ON THE DEATH OF AN ANTI-SEMITE

April 16th, 2015

Earlier this week, the German novelist and political activist, Günter Grass, died in Lübeck at the age of 87.

I highly doubt that you have ever waded through his dense prose; he was certainly not a writer for the mass market. Nevertheless, his turgid verbiage and rather pompous air, along with storylines that dissonantly combined moralizing angst and amoral characters, clearly did not deter the decision makers at the Swedish Academy.

In 1999 they awarded him the coveted Nobel Prize for Literature. In their award announcement, the judges fawningly praised him as someone ‘whose frolicsome black fables portray the forgotten face of history’.

During the decades after the Second World War, Grass was a vocal spokesman for the cause of German atonement and contrition, pushing hard for social democracy, and advocating relentlessly for universal non-violence.

Despite his socialist leanings, he was an outspoken opponent of aggressive left-wing radicalism, and he also opposed the reunification of Germany in 1989 and 1990, asserting that a reconfigured Germany would inevitably reassert itself as a dominant and aggressive nation within the international community.

His own personal history was that of a child born into Nazism, and forced to grow up alongside the belligerent racism of his childhood milieu. He publicly acknowledged his membership of the notorious Hitler Youth, but everyone understood that no child growing up in those years could avoid it.

There was never any mention of him having been a willing Nazi who deliberately took part in the German war effort, or worse.

Then, in 2006, it was shockingly revealed that in 1945, as Nazi Germany was crumbling in defeat, Grass served as a combat soldier, not in the regular army, but in the infamous Waffen SS.

What was particularly stunning about this revelation was that at no time throughout his years of moralizing, and public efforts to help his country deal with its ignominious past, did he ever admit to or face up to his own shameful past.

Thoroughly discredited, Grass descended into crude anti-Semitism and bitter anti-Zionism.

In 2012, in a poem entitled ‘What Must Be Said’, he ludicrously compared Israel to Nazi Germany, with the protagonist of the poem depicted as an Iranian survivor of an imaginary Israeli nuclear attack on Iran.

There is no surprise in any of this. Günter Grass joins a long and terrible list of so-called peace-loving moralists and self-declared friends of the Jewish community, who later turn out to be the greatest antagonists of the Jews.

Grass had made such an effort to repel Germany’s Nazi past, and to somehow make-up for it, that it seemed inconceivable that he was what he actually turned out to be. Sometimes it is this kind of enemy that is the scariest of them all – the friend who is actually your enemy. And it is this exact idea that prompted our Talmudic sages to single out one non-kosher animal as particularly reprehensible.

In the Torah portion of Shemini we are given, for the first time, a definitive list of kosher and non-kosher animals and birds. Mammals, we are informed, are kosher if they are cloven hooved and ruminators.

As an example of a mammal that does not possess both of these features, the Torah identifies the pig. The pig is not a kosher animal, and its meat cannot be eaten, despite the fact that it has cloven hooves, and can be easily domesticated for meat consumption purposes – because it does not ruminate. The absence of this crucial feature means its meat is forbidden.

What is interesting about the pig is that while other non-kosher mammals are not considered ‘bad’, Jewish ritual law is particularly stringent when it comes to pigs, prohibiting not just the consumption of bacon and pork, but also the ownership of a pig farm, for example.

The Talmud even suggests that one should avoid saying the Hebrew word for pig.
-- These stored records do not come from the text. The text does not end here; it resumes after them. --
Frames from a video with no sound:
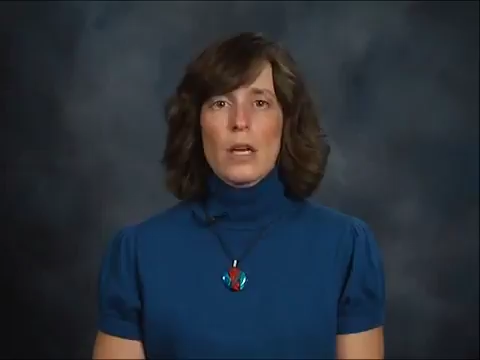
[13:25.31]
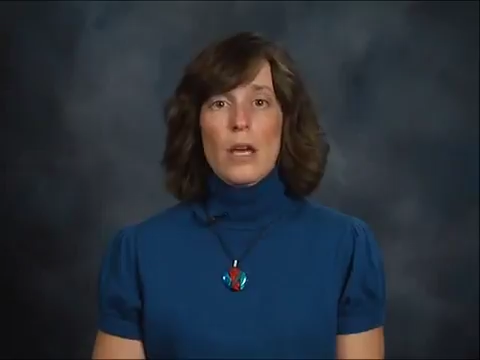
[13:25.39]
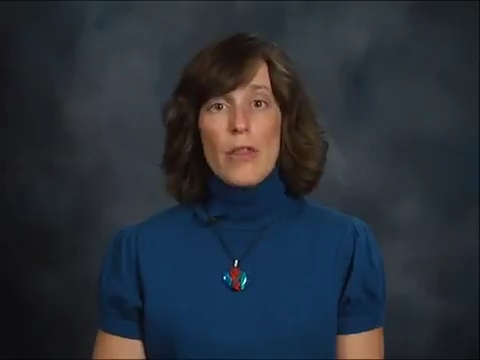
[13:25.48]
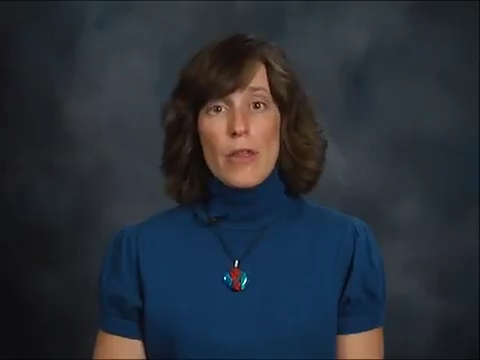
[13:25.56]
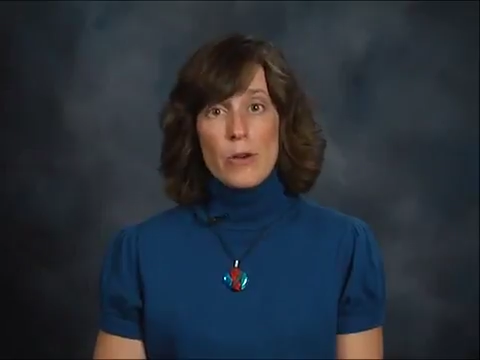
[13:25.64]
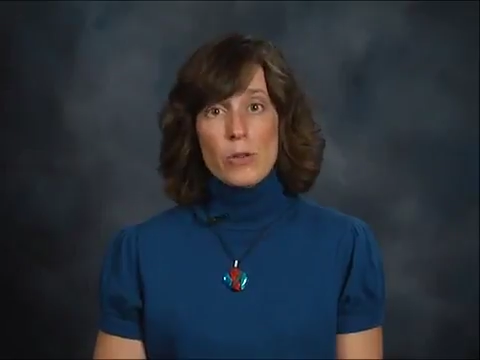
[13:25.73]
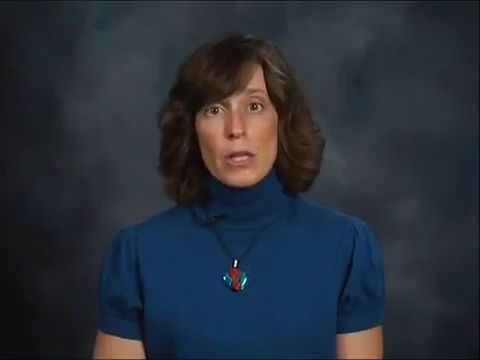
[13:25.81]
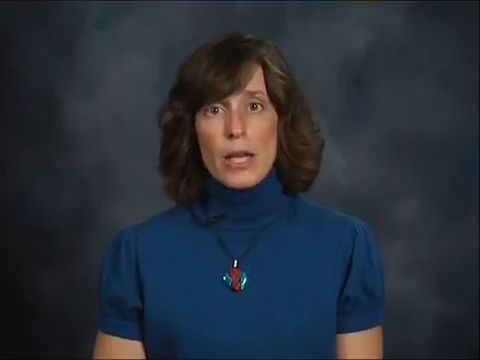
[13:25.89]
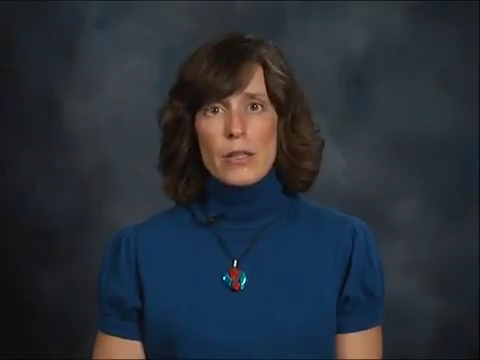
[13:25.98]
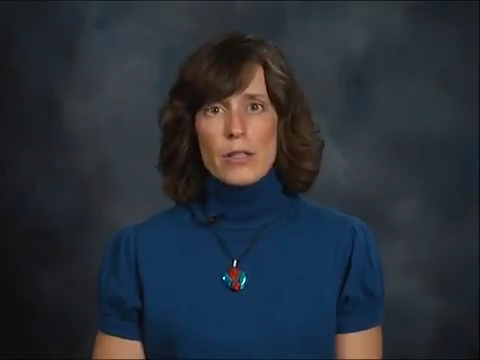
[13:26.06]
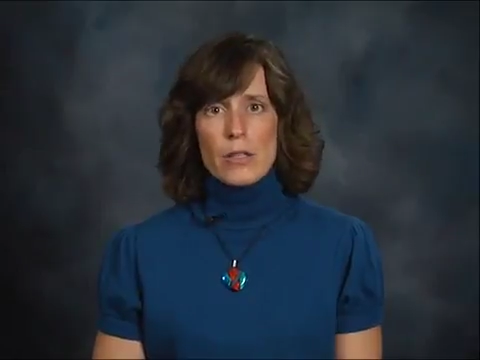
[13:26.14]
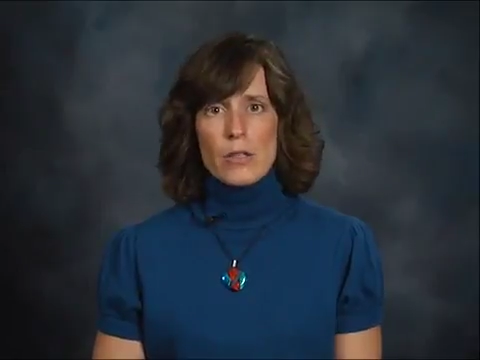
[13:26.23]
In those
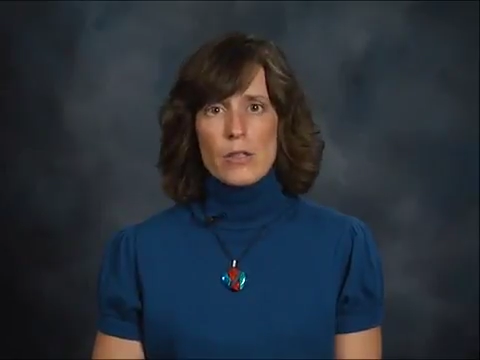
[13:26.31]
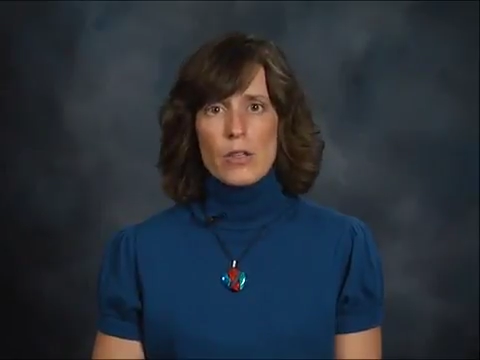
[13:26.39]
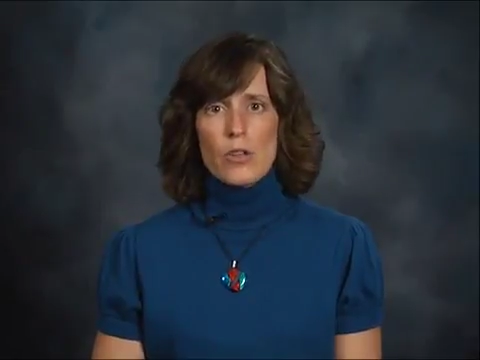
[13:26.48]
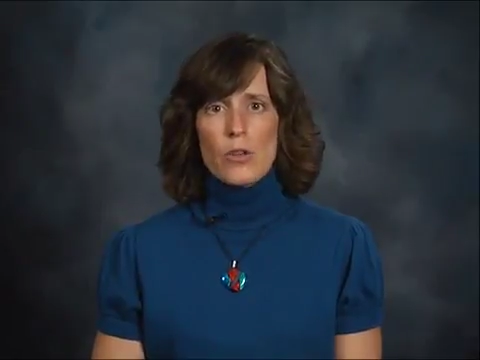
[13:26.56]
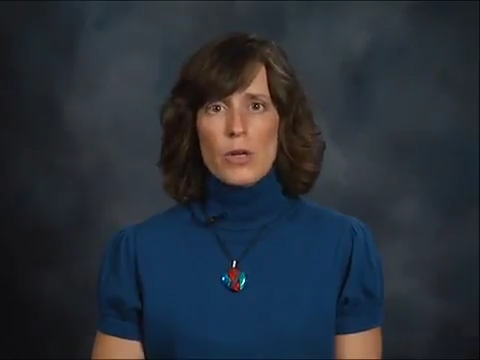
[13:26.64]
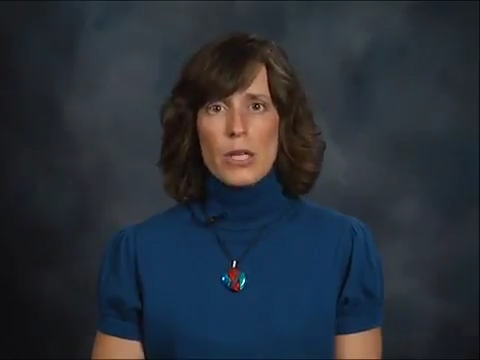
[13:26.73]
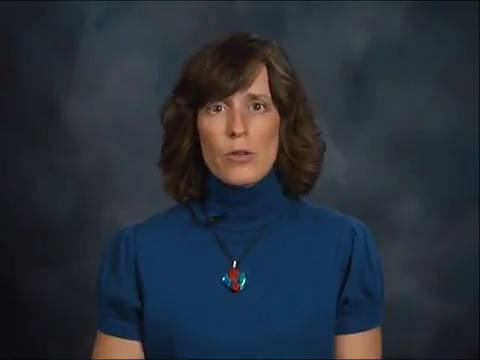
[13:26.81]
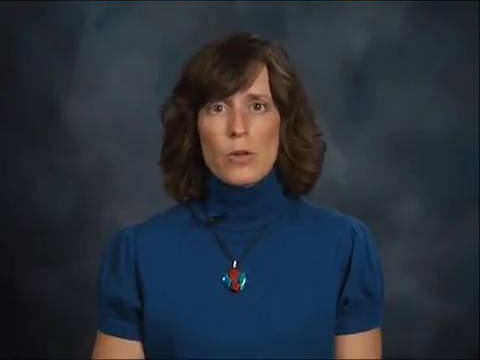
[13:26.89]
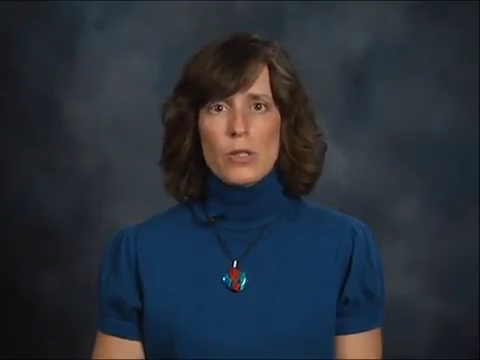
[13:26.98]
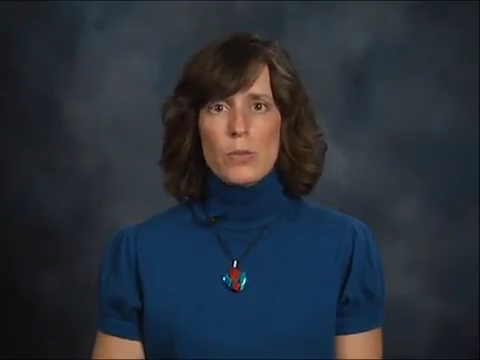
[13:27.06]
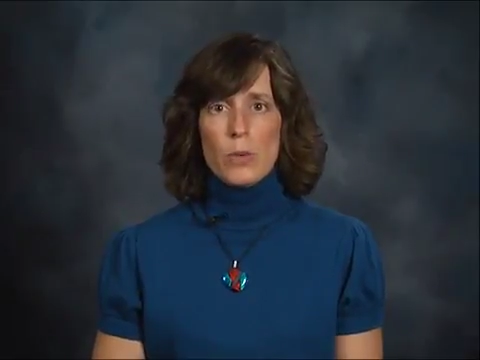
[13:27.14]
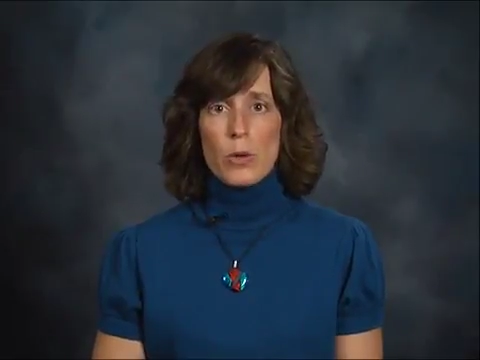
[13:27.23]
cases, you need to
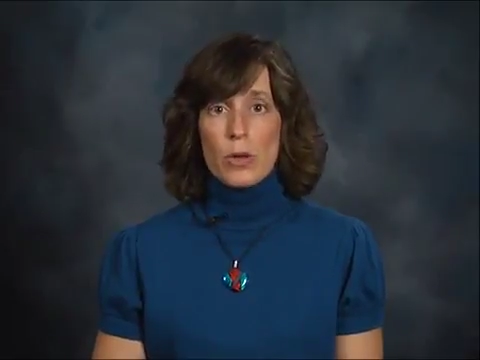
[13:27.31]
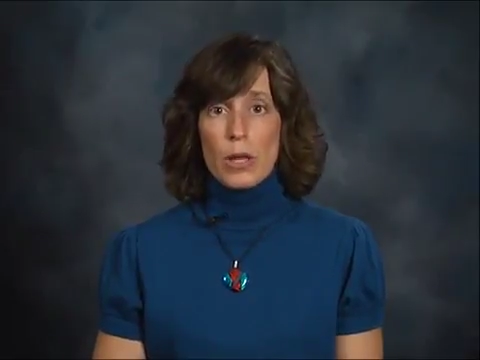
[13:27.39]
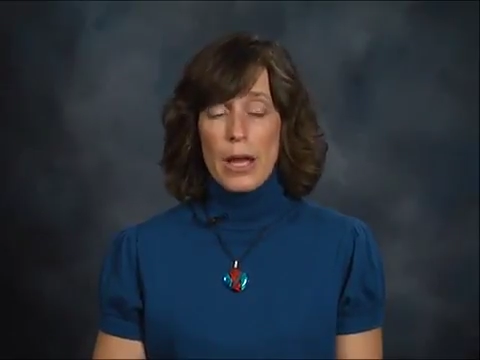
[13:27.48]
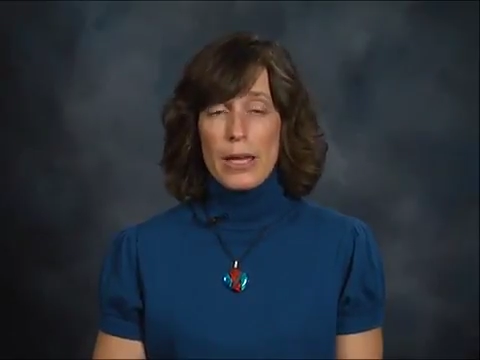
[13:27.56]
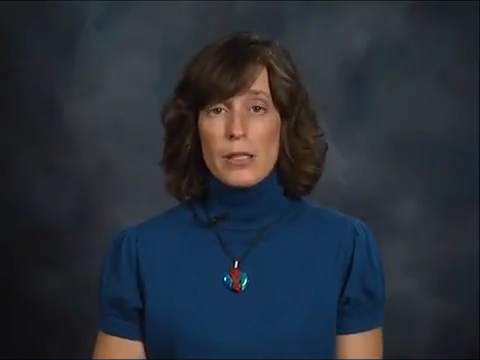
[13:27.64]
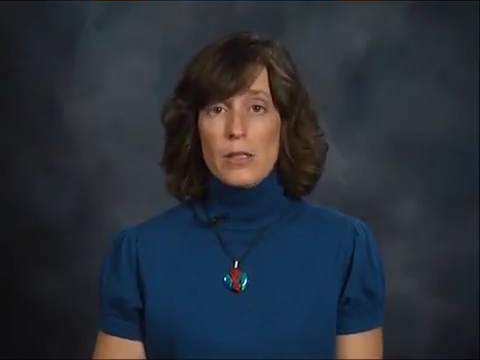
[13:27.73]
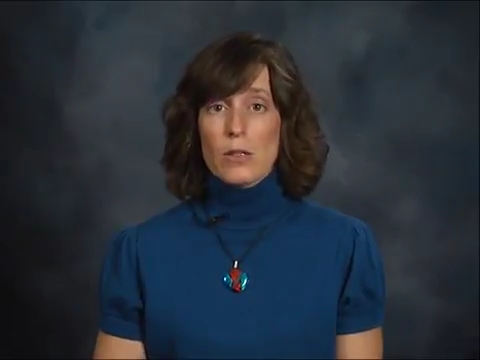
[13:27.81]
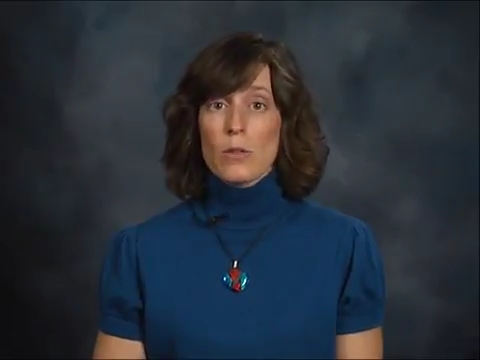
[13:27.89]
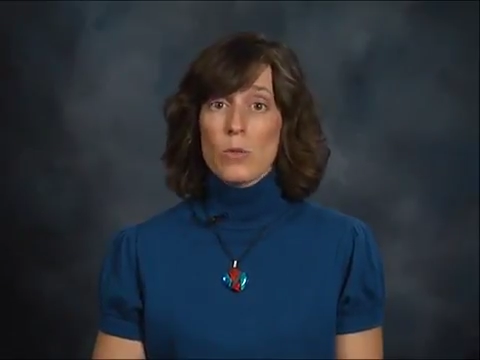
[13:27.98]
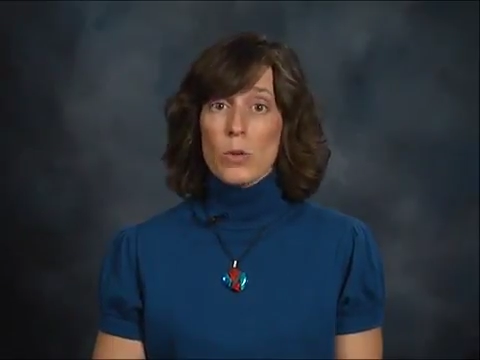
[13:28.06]
explore likes,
So why are the rules regarding pigs so draconian?

The Midrash, in a passage discussing Rome and its behavior as a ruling power, explains the hostile Jewish attitude towards pigs, and therefore towards the Romans, as follows:

הַחַזִיר הַזֶה כֶּשֶהוּא שוֹכֵב הוּא פּוֹשֵט טְלָפָיו לוֹמַר שֶאַנִי טָהוֹר כַּךְ אֵלוּ חוֹמְסִים וְגוֹזְלִים וּמַרְאִים עַצְמָם כְּשֵרִים 

“When the pig lies down it stretches out its legs, as if to say ‘I am pure’. Similarly, these [descendants of Esav] plunder and steal, and portray themselves as honest.”

Rather than lie down on its legs and hooves while sleeping, as do the majority of mammals, the pig sleeps on its side, leaving its cloven hooves conspicuously visible.

The Midrash is suggesting that this instinctive behavior is a deliberate fraud, hardwired into the pigs’ DNA. By sleeping that way the pig is attempting to mislead us into believing it is actually a kosher animal, when in truth it is not.

In an era when our greatest allies regularly declare their devotion to Israel, and to the survival of the Jewish nation, while vocally condemning those who speak ill of the Jews and of Israel, it might be wise to analyze which of these ‘friends’ could actually be using their cloven hooves to distract us from seeing who they really are.

The Günter Grass example should heighten our awareness, and ensure that we constantly remain on our guard.